======== WORKING DATA ========

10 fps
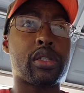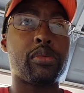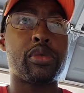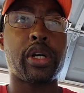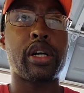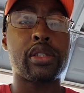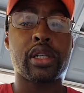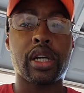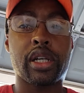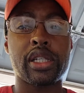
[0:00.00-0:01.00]
some dryers
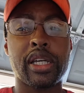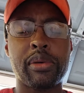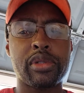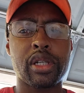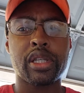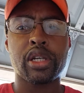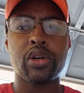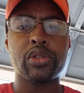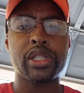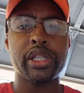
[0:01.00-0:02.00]
like Samsung. The
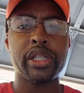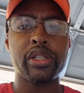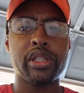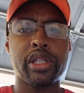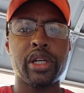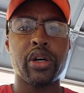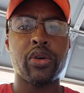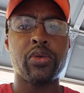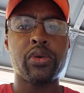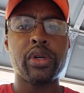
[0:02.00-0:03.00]
code is
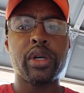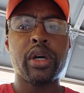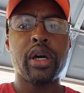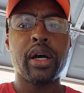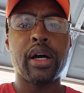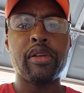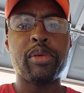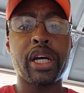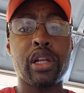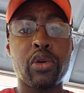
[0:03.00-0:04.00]
tO. It'd
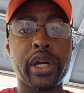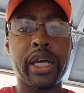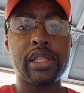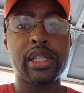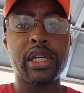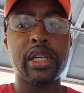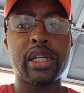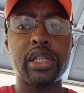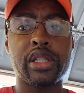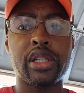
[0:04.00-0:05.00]
be like a lowercase t
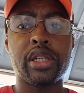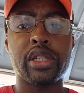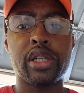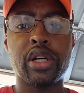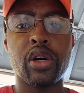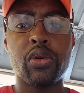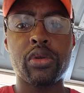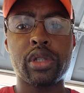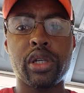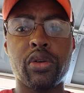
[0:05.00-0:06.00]
and an
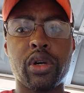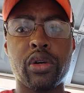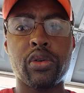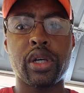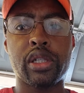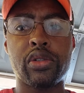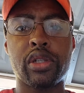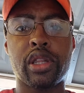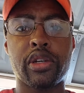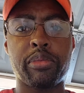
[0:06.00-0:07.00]
O, tO code. That's
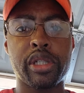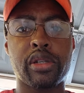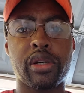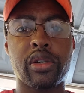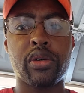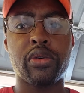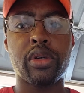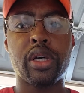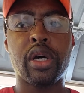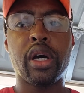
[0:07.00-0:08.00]
usually a thermistor
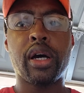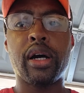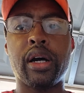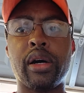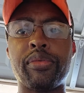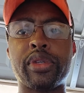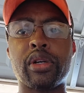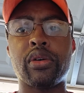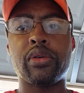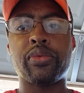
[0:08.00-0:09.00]
code.
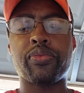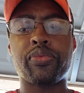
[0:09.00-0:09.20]
So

========

* EXERCISE DIRECTIONS *
Pictures stay out; copy every entry above exactly.

* RESULT *
10 fps
[0:00.00-0:01.00]
some dryers
[0:01.00-0:02.00]
like Samsung. The
[0:02.00-0:03.00]
code is
[0:03.00-0:04.00]
tO. It'd
[0:04.00-0:05.00]
be like a lowercase t
[0:05.00-0:06.00]
and an
[0:06.00-0:07.00]
O, tO code. That's
[0:07.00-0:08.00]
usually a thermistor
[0:08.00-0:09.00]
code.
[0:09.00-0:09.20]
So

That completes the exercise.